* GOAL OF THE EXERCISE:
Could you transcribe all the entries exactly, omitting the pictures?
####
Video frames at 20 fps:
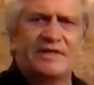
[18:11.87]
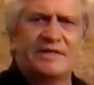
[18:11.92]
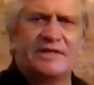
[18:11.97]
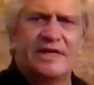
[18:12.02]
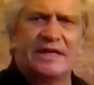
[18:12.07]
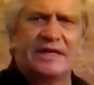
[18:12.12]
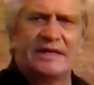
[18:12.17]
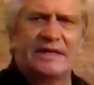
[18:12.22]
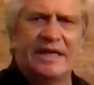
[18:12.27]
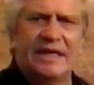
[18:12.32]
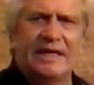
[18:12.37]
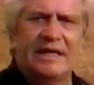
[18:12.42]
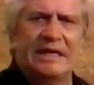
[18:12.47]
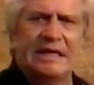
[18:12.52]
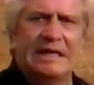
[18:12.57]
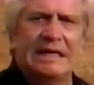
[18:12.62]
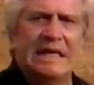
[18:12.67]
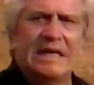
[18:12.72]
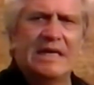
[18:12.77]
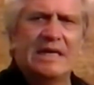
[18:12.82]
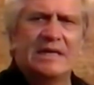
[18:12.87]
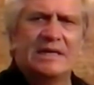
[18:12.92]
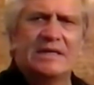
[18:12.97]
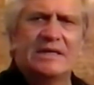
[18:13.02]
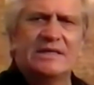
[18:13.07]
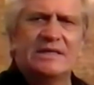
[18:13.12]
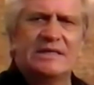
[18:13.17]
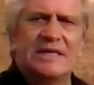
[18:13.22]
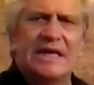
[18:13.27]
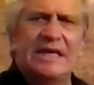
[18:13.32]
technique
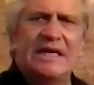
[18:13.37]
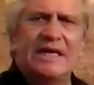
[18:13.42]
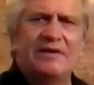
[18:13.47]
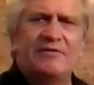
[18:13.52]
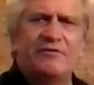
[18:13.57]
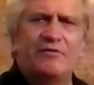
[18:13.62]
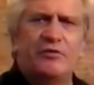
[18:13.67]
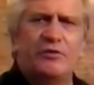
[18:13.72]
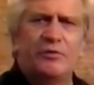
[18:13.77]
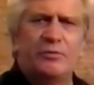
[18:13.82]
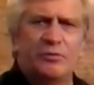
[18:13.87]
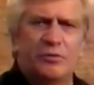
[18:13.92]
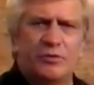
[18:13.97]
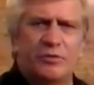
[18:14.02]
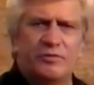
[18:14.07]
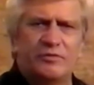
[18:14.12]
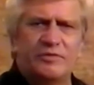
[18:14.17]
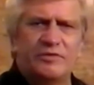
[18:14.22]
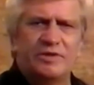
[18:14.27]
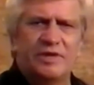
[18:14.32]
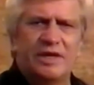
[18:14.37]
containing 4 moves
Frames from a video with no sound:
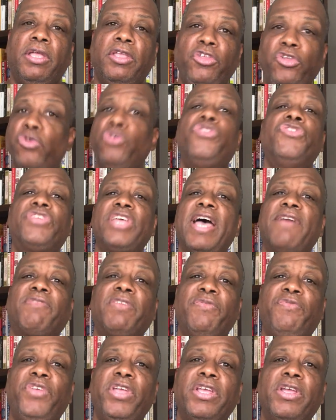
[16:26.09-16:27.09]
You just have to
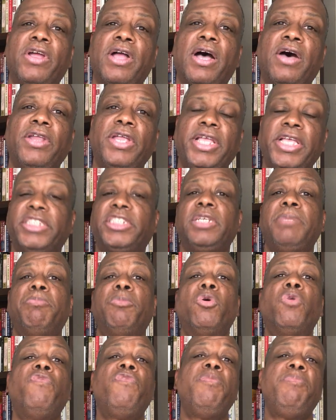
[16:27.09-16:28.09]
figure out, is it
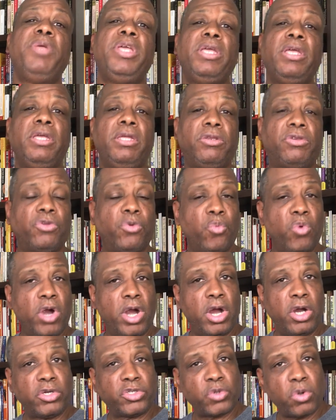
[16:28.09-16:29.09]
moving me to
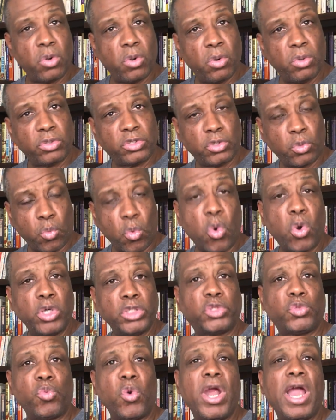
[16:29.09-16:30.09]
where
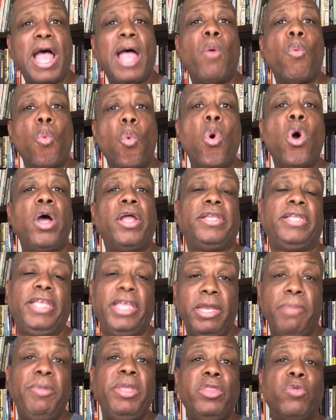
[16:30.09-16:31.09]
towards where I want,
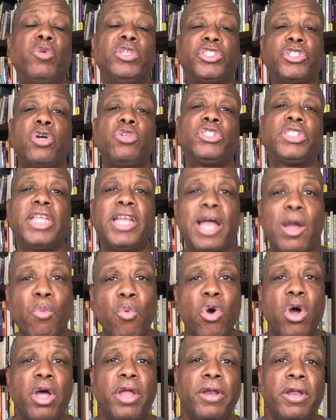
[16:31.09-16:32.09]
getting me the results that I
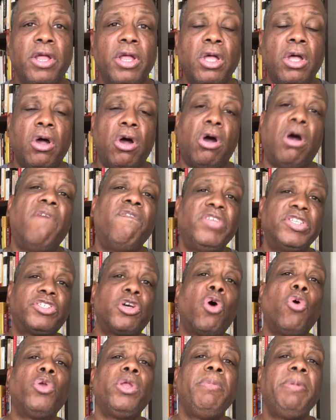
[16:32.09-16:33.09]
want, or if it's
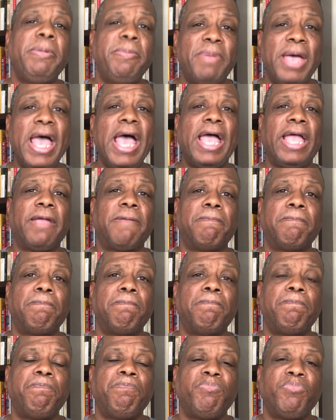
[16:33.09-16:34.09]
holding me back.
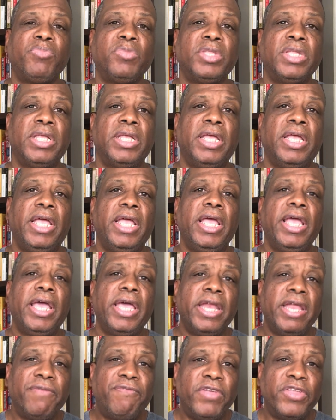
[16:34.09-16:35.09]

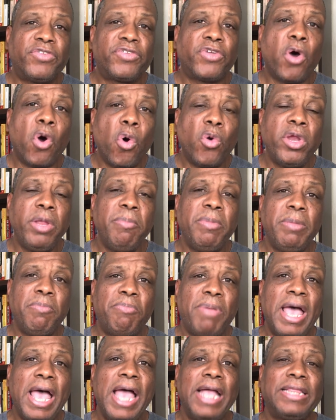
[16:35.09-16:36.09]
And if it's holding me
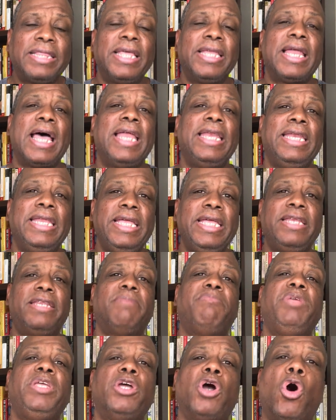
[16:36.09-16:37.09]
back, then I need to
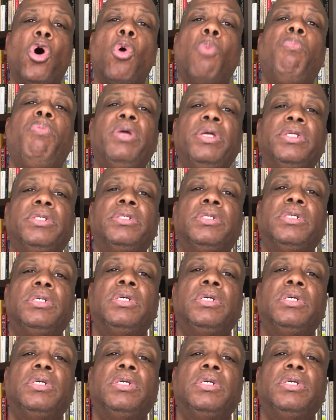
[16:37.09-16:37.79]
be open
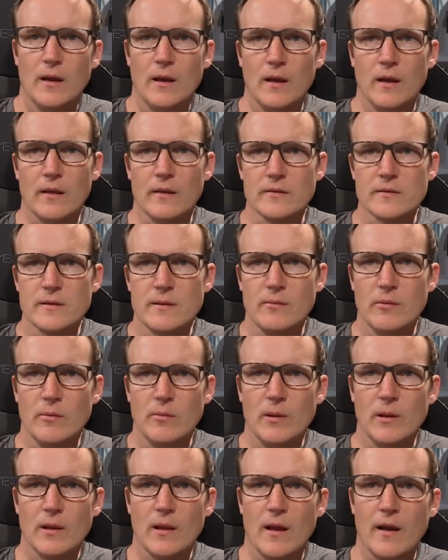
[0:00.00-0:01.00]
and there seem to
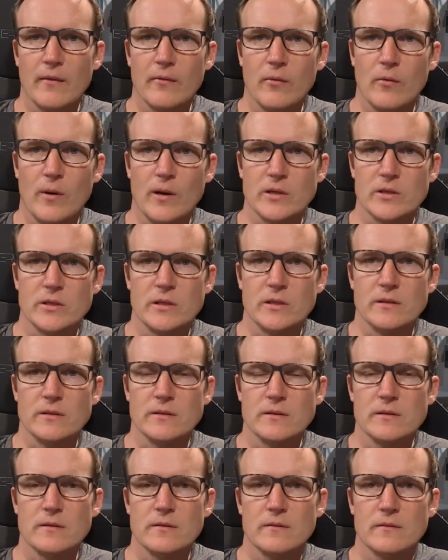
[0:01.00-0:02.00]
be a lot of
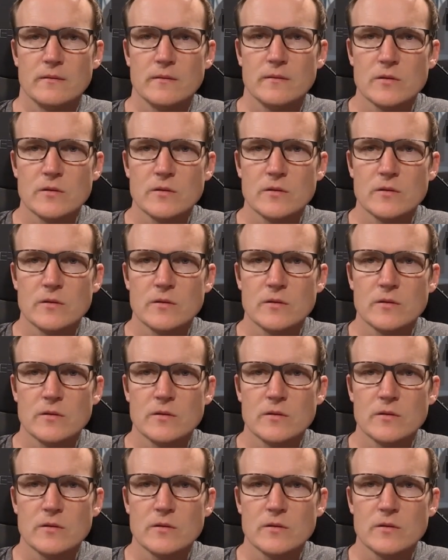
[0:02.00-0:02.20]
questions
####
* EXPECTED ANSWER:
Video frames at 20 fps:
[18:11.87]
[18:11.92]
[18:11.97]
[18:12.02]
[18:12.07]
[18:12.12]
[18:12.17]
[18:12.22]
[18:12.27]
[18:12.32]
[18:12.37]
[18:12.42]
[18:12.47]
[18:12.52]
[18:12.57]
[18:12.62]
[18:12.67]
[18:12.72]
[18:12.77]
[18:12.82]
[18:12.87]
[18:12.92]
[18:12.97]
[18:13.02]
[18:13.07]
[18:13.12]
[18:13.17]
[18:13.22]
[18:13.27]
[18:13.32]
technique
[18:13.37]
[18:13.42]
[18:13.47]
[18:13.52]
[18:13.57]
[18:13.62]
[18:13.67]
[18:13.72]
[18:13.77]
[18:13.82]
[18:13.87]
[18:13.92]
[18:13.97]
[18:14.02]
[18:14.07]
[18:14.12]
[18:14.17]
[18:14.22]
[18:14.27]
[18:14.32]
[18:14.37]
containing 4 moves
Frames from a video with no sound:
[16:26.09-16:27.09]
You just have to
[16:27.09-16:28.09]
figure out, is it
[16:28.09-16:29.09]
moving me to
[16:29.09-16:30.09]
where
[16:30.09-16:31.09]
towards where I want,
[16:31.09-16:32.09]
getting me the results that I
[16:32.09-16:33.09]
want, or if it's
[16:33.09-16:34.09]
holding me back.
[16:34.09-16:35.09]

[16:35.09-16:36.09]
And if it's holding me
[16:36.09-16:37.09]
back, then I need to
[16:37.09-16:37.79]
be open
[0:00.00-0:01.00]
and there seem to
[0:01.00-0:02.00]
be a lot of
[0:02.00-0:02.20]
questions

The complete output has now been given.